The laziness of Critical Theory

Critical approaches have done great work in social sciences, adding greatly to our collective insight. However, some scholars have taken the useful viewpoint it brings and turned it into a simplistic replacement of all other social science. For these critical theorists, mere deconstruction has replaced all other scholarship. The notion that all knowledge is premised on power has led the most publicly visible parts of Critical Theory down a path of taking apart all that came before without offering anything in return. However, we still live in this world and it does not go away just like that.

Just as when an academic discovers a new statistical method that allows them to quickly churn out new publications using old datasets, once deconstruction was popularised, it allowed academics to revisit all the major points in their respective fields. Great opportunities for getting yourself published in academic journals! However, there comes a point where deconstruction loses its usefulness. Of course, you can go ahead and deconstruct everything. Bit by bit you take apart every big concept, proving how everything is problematic. Then, there you are, the critical project complete, power relations and the hypocrisy of it all visible to everyone. You turn to the world you have deconstructed, and all that faces you is noise.

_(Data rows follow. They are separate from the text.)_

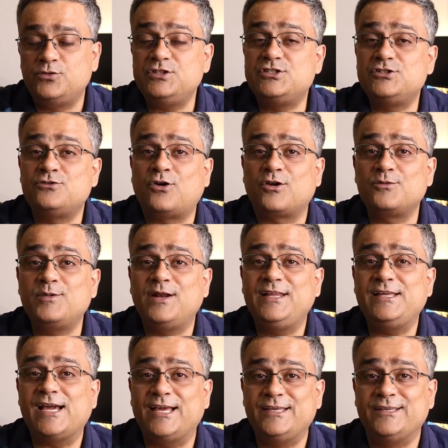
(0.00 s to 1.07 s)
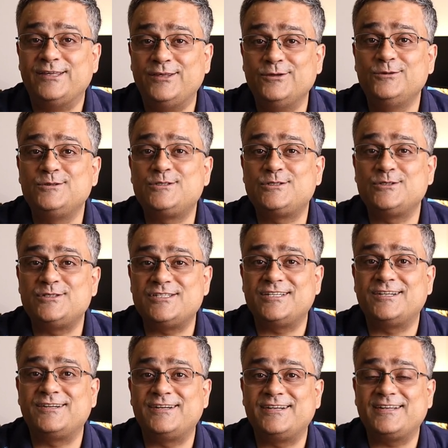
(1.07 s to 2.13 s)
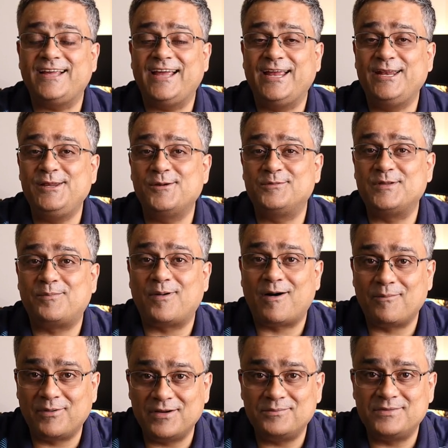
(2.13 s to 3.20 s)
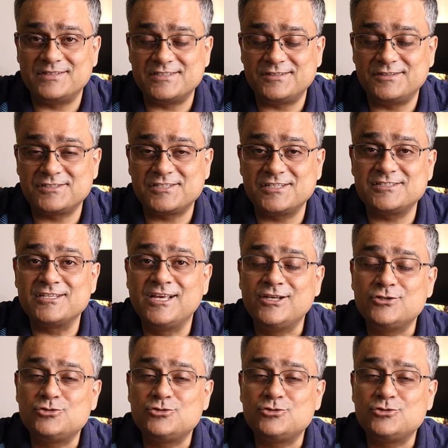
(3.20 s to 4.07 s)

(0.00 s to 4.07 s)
which normally I use to generate any of the PowerPoint presentations,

Because, meanwhile, we still need to live in that world. While it is good to think outside the box—to deconstruct that box—when people can only but spend their time inside the box most, it might not be a bad idea to explore the inside for a bit. That is why I use the provocative word ‘lazy’: once you have gotten the hang of deconstructing, it is comparatively straightforward to then go ahead and take apart everything. What is really difficult is to still devise some theories, some explanations, some understanding of how the world works that can help us in our lives.

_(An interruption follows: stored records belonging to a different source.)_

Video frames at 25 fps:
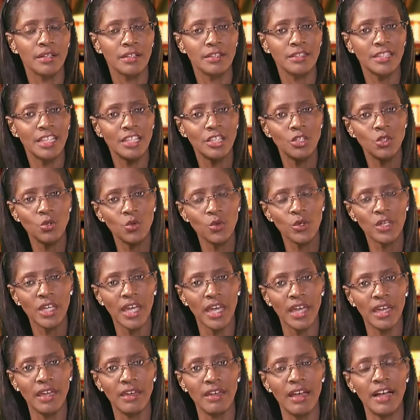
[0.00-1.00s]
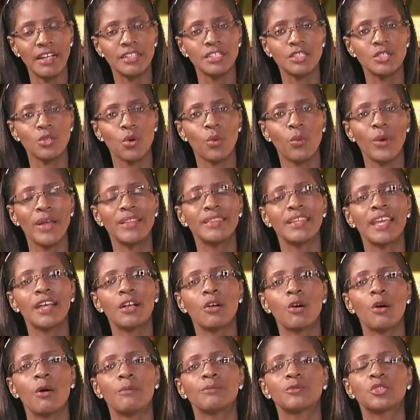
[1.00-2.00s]
the UK, and so when they
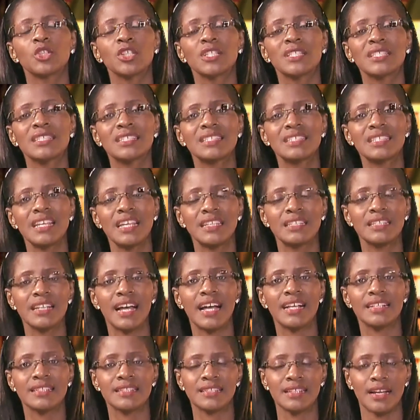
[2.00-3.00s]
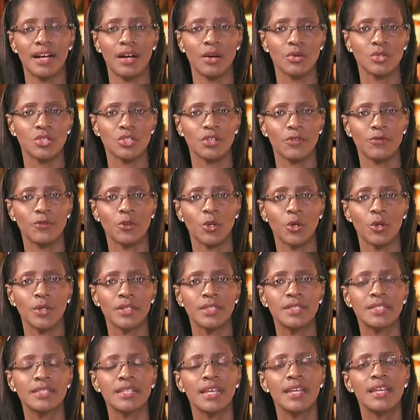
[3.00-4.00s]
come to sit as the House of
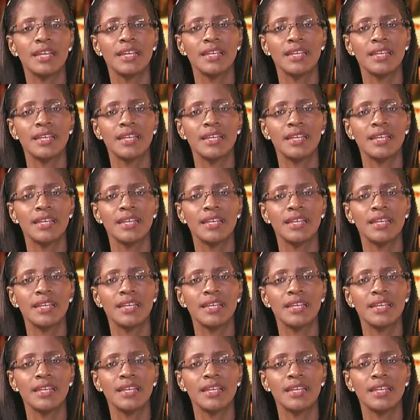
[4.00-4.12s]
Lords,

Proving that something is a social construct is not proving anything interesting. The insight that everything is a social construct, because we can only understand the world through language and other shared ideas, is the basic contribution of constructivism. However, the implications of this are often misunderstood. The conservative effects of the interplay between structure and socialised individuals makes constructivists generally a lot more pessimistic than liberal institutionalists and human nature realists. No matter that everything that makes up society is intersubjective, when people deviate from the established structure, the structure will correct them through other people.

Therefore, while it is okay to point out the power dynamic behind notions such that of ‘state’, it does not take away the fact that for all intents and purposes it is real in everyday life. What is hard is not to point out the obvious fact that it is a human creation, but how to still say something meaningfully substantive about it. However, that challenge is precisely what the academe should strive to meet.